Crumb and Armstrong, who knew each other from the underground comics scene, realized that they both enjoyed listening to — and playing — music from the 1920s and 1930s. Bringing in Armstrong's old friend Al Dodge, the trio began playing together for fun. On a subsequent trip through Milwaukee, the group met with underground publisher Denis Kitchen, who offered them the chance to cut a 78 rpm record under the name R. Crumb and his Keep on Trucking Orchestra (a reference to Crumb's famous Keep on Truckin' comic strip, which itself was a riff on the Blind Boy Fuller song "Truckin' My Blues Away").[1]
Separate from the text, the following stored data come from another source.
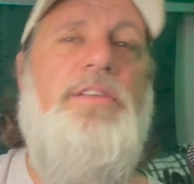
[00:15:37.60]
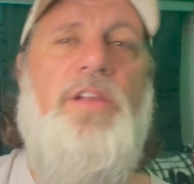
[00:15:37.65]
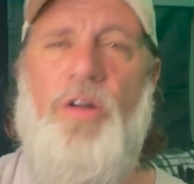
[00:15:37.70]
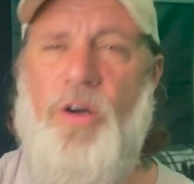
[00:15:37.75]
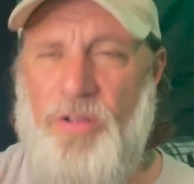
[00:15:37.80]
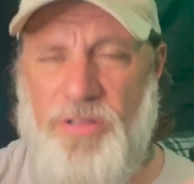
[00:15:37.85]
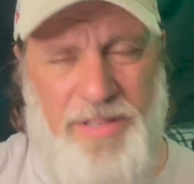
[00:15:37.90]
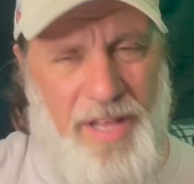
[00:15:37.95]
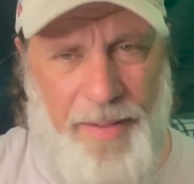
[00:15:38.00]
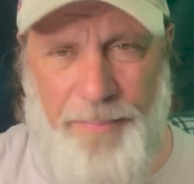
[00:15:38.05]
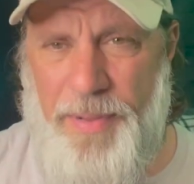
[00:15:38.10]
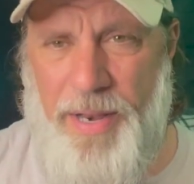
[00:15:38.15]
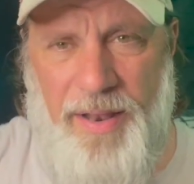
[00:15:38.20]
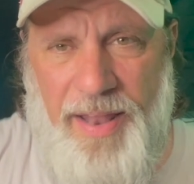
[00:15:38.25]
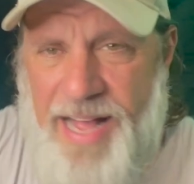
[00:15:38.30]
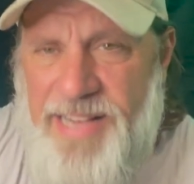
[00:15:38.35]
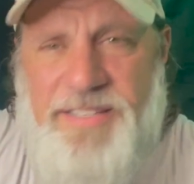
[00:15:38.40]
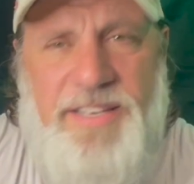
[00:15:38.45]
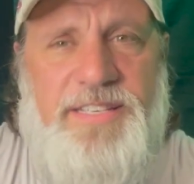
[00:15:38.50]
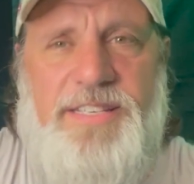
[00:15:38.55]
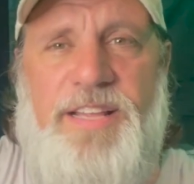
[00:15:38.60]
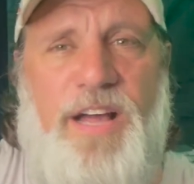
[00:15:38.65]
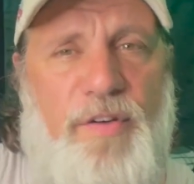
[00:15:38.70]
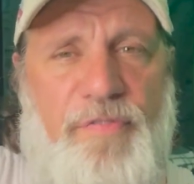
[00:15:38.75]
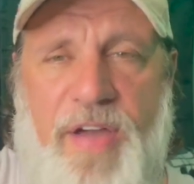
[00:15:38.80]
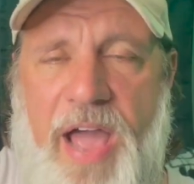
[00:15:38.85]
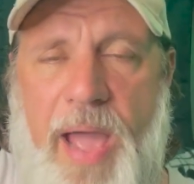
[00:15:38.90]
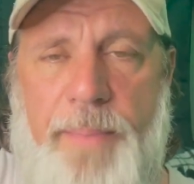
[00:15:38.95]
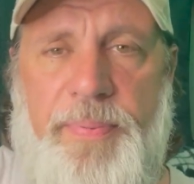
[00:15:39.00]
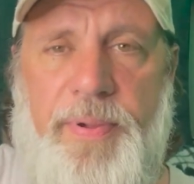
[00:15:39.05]
You know, I mean, lots of stuff
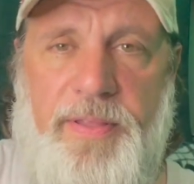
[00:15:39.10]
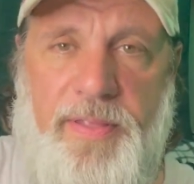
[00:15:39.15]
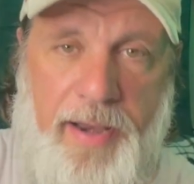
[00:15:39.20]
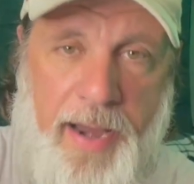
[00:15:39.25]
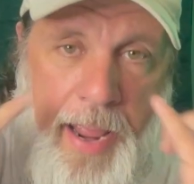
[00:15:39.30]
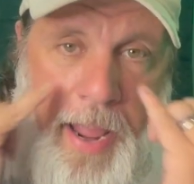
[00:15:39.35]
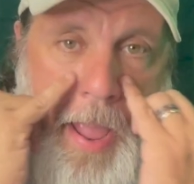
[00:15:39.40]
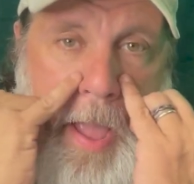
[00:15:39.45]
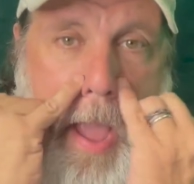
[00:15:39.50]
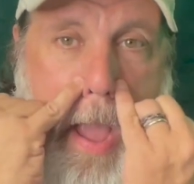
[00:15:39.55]
happened today.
The 78 caught the attention of Blue Goose Records, which offered to produce and release an LP of the band, which had changed its name to the Cheap Suit Serenaders after "hurriedly buying suits at the Salvation Army in order to meet the minimum dress code required of the band at a posh wedding."[1] R. Crumb and his Cheap Suit Serenaders released their first album in 1974.
Over time, the trio added Dan Wheetman (later of the band Marley's Ghost), Terry Zwigoff on cello, and Tom Marion on guitar and mandolin. In 1978, Tony Marcus replaced Marion. Also in 1978, guitarist Bob Brozman came in for the band's third album.[1]
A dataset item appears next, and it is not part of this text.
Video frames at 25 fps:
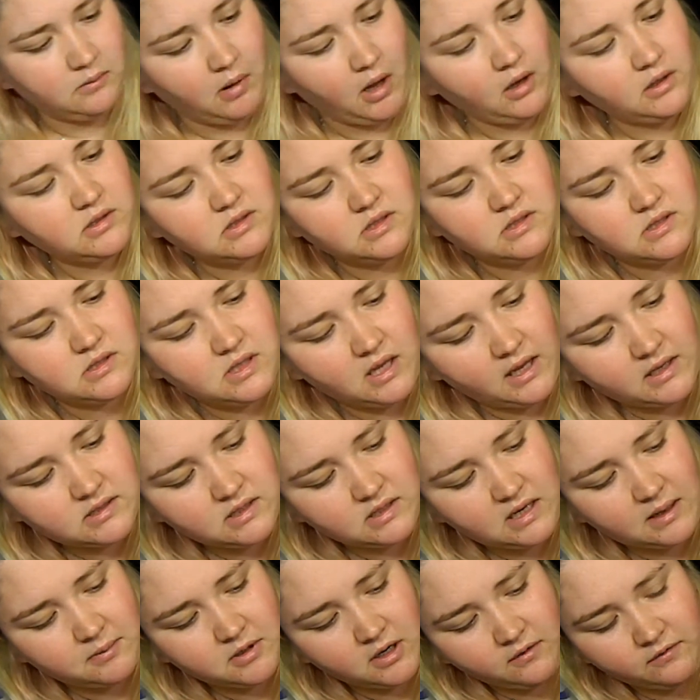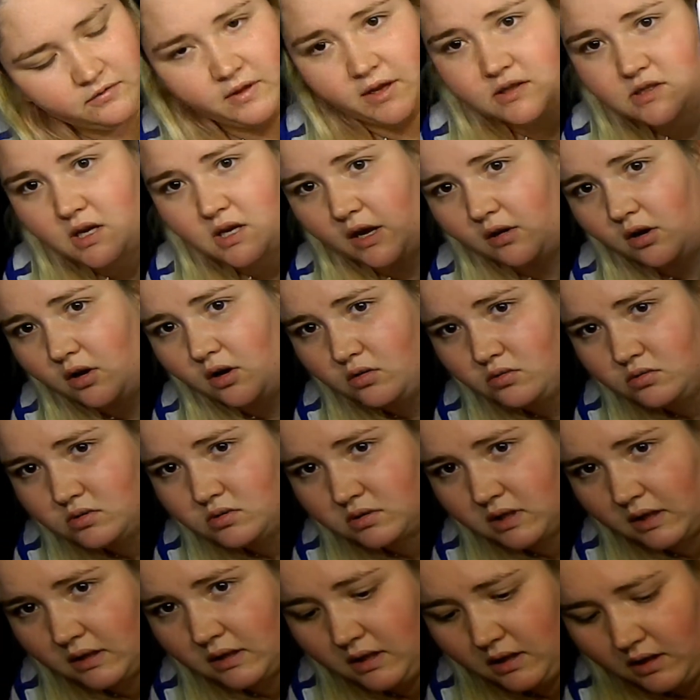the box, this is the AC adapter and flex air hose.
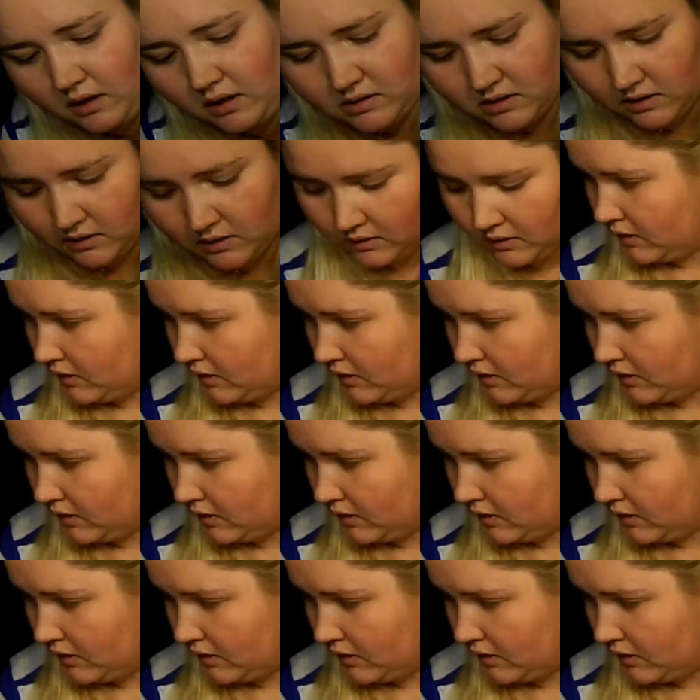Looks like that.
By the mid-1980s, the group played fewer live shows because Armstrong and Crumb had moved out of the Bay Area; by the mid-1990s Crumb had moved to France.[1]
Brozman died in 2013; as of 2017, the other members of the group still play annually at the Freight and Salvage, a folk-oriented concert venue in Berkeley, California.[1]
Discography
The band's 33⅓ rpm albums, all recorded in the 1970s on the Blue Goose Records label, were titled R. Crumb and his Cheap Suit Serenaders (1974), R. Crumb and his Cheap Suit Serenaders No. 2 (1976), and R. Crumb and his Cheap Suit Serenaders No. 3 (1978); the latter two were reissued on the Shanachie Records label in 1993 as Chasin' Rainbows and Singing In the Bathtub respectively.
As a novelty, the band issued a number of 78 rpm 10-inch singles for Blue Goose, long after the format was obsolete. The most familiar is probably R. Crumb and his Cheap Suit Serenaders' Party Record (1980), with the double-entendre "My Girl's Pussy" on the "A" side and X-rated "Christopher Columbus" on the "B" side.
The band's self-titled debut LP is currently out of print, though the tracks "Get a Load of This" and "Cheap Suit Special" were re-released on the R. Crumb Music Sampler CD, which was included with The R. Crumb Handbook (M Q Publications, 2005).
In popular culture
The band is referenced in the 2001 film Ghost World, directed by Zwigoff. Enid asks Seymour about the band's second album, Chasin' Rainbows, and Seymour replies, "Nah, that one's not so great."[2]
The Cheap Suit Serenaders songs "Chasin' Rainbows" and "Hula Medley" were both featured on the American Splendor (Original Motion Picture Soundtrack), released by New Line Records in 2003.[3] (American Splendor is based on the writings of Harvey Pekar, with whom R. Crumb collaborated many times.)
The Cheap Suit Serenaders' version of "My Girl's Pussy" is used as the opening theme song of the Australian television comedy series Laid, which premiered in 2011.